■ Directions for this task ■
Take the line containing "Silent video, 15 frames per second." and each line after it through the end of the data below, and return them exactly, minus any pictures.

Stored data
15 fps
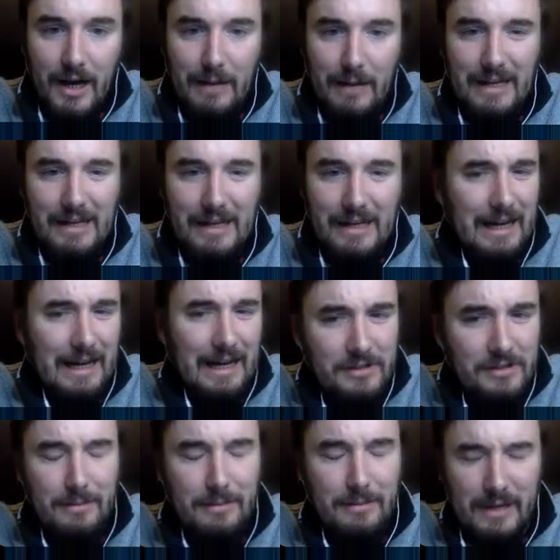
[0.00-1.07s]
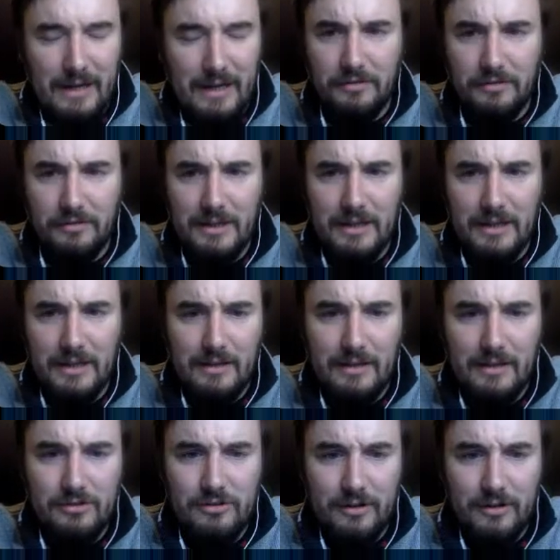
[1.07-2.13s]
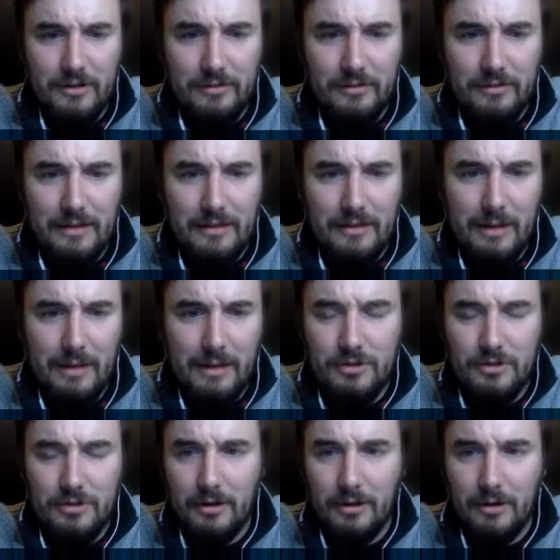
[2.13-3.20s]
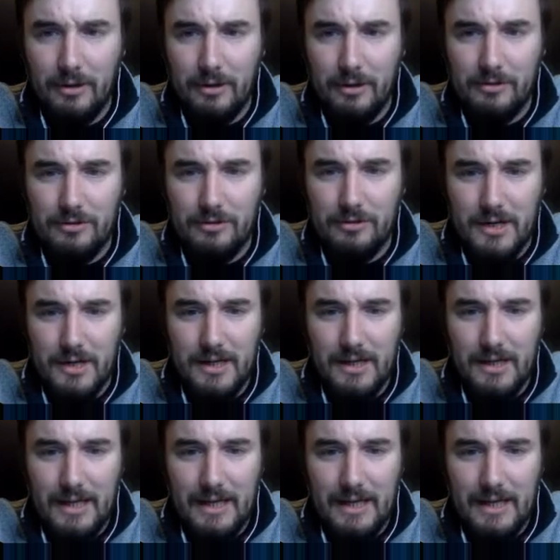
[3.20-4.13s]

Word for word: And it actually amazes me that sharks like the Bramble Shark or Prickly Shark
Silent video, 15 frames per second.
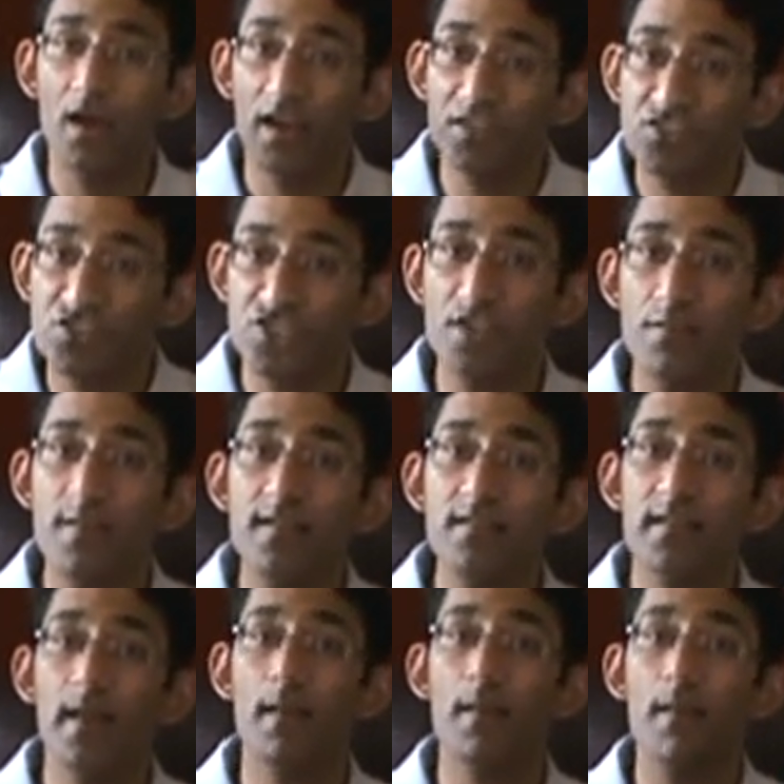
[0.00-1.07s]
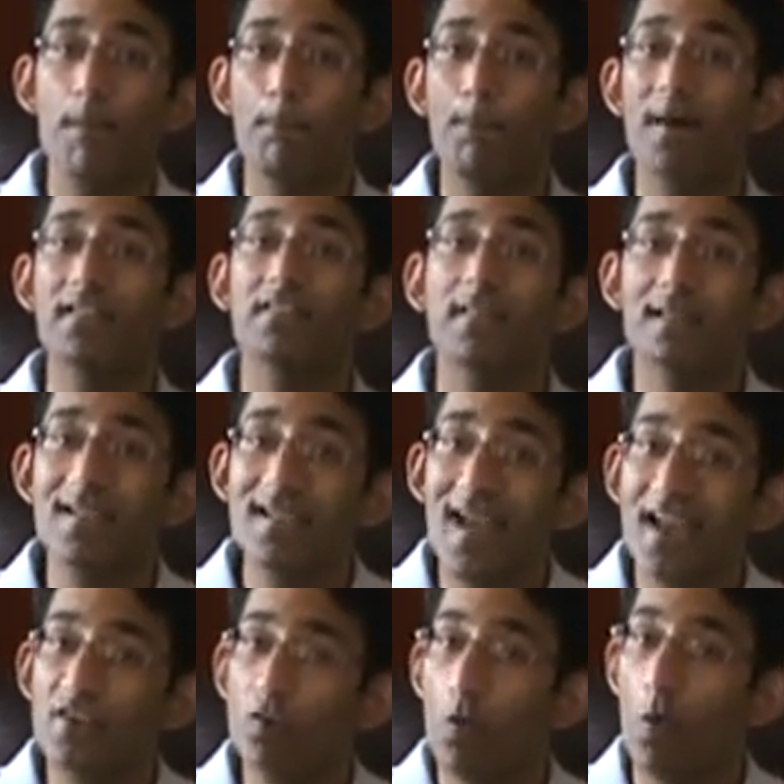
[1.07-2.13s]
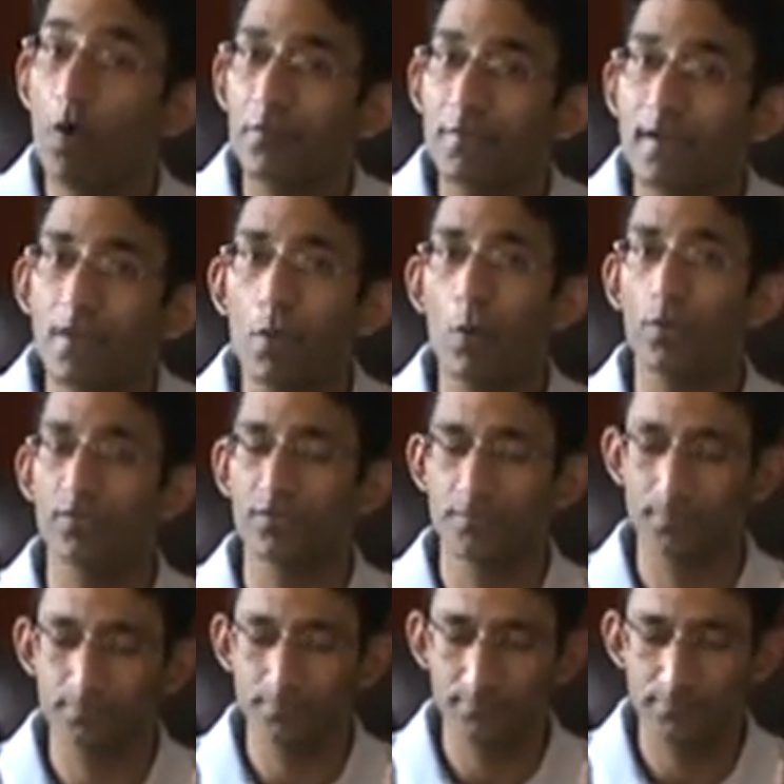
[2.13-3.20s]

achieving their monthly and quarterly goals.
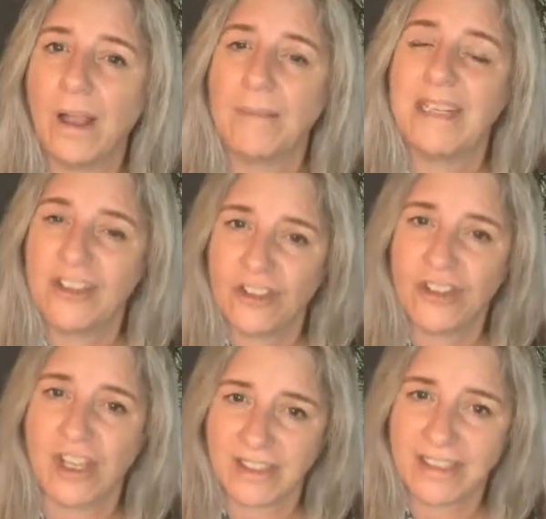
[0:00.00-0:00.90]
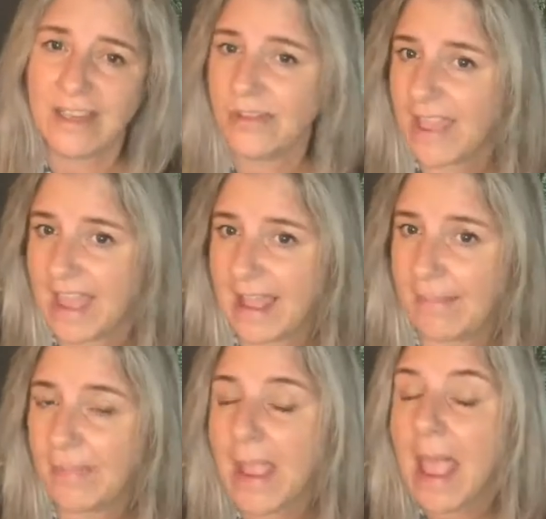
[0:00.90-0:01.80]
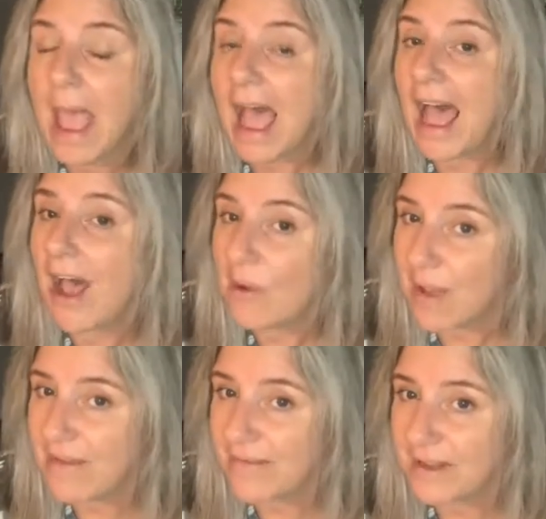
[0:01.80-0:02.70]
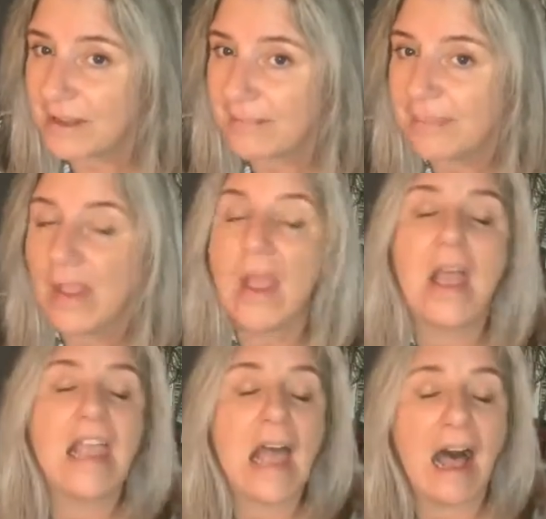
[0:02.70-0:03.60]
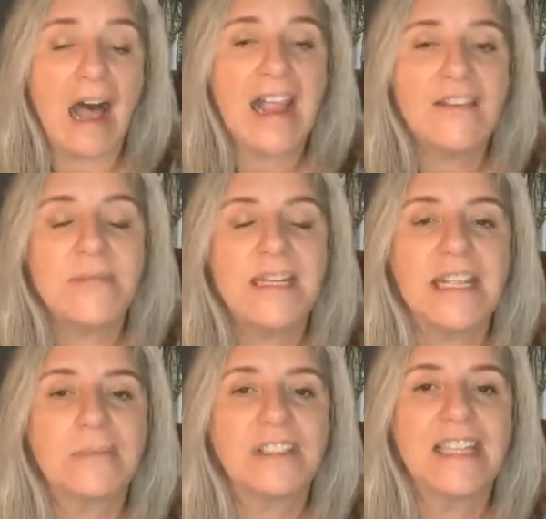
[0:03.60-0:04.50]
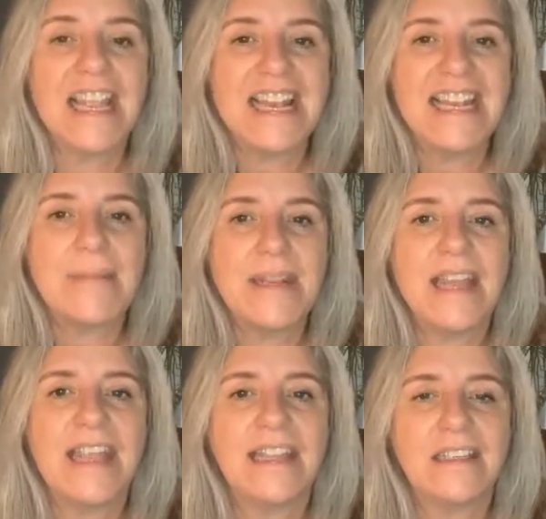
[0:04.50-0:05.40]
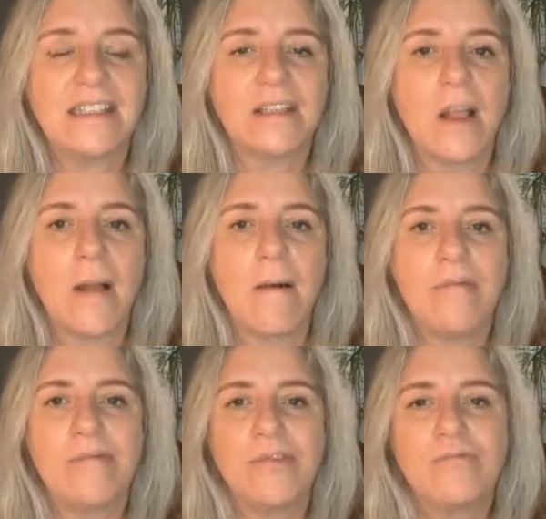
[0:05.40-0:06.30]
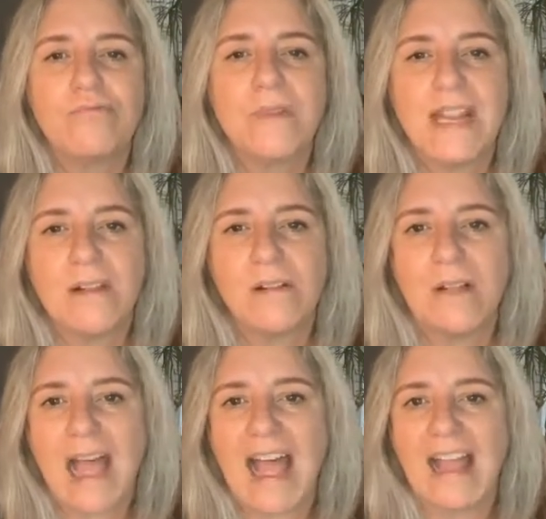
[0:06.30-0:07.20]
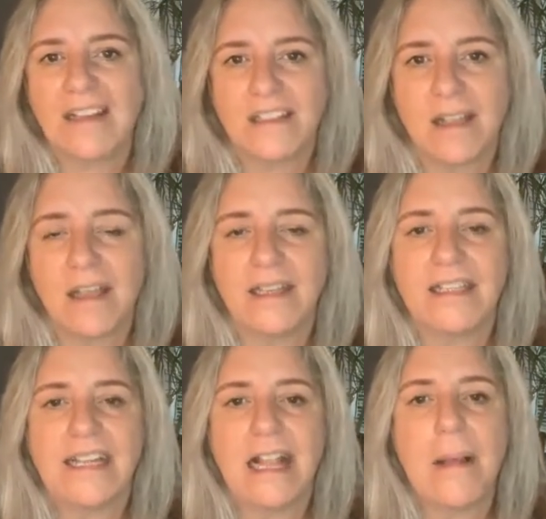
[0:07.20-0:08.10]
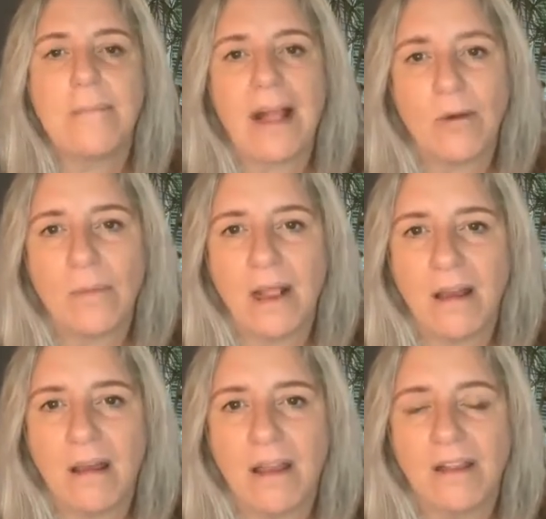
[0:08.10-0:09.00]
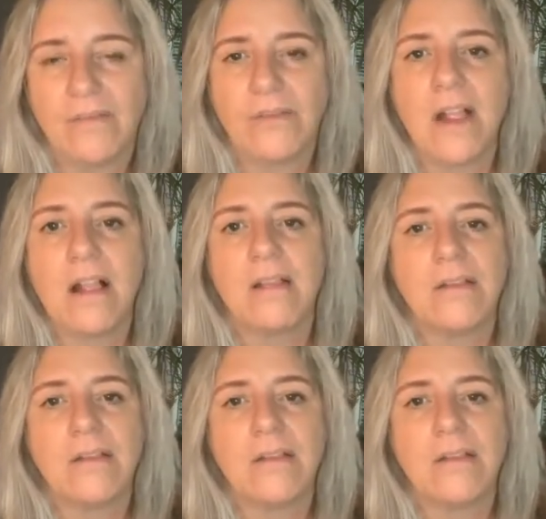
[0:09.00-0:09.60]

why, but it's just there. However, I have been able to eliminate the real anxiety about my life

■ Finished exercise ■
Silent video, 15 frames per second.
[0.00-1.07s]
[1.07-2.13s]
[2.13-3.20s]

achieving their monthly and quarterly goals.
[0:00.00-0:00.90]
[0:00.90-0:01.80]
[0:01.80-0:02.70]
[0:02.70-0:03.60]
[0:03.60-0:04.50]
[0:04.50-0:05.40]
[0:05.40-0:06.30]
[0:06.30-0:07.20]
[0:07.20-0:08.10]
[0:08.10-0:09.00]
[0:09.00-0:09.60]

why, but it's just there. However, I have been able to eliminate the real anxiety about my life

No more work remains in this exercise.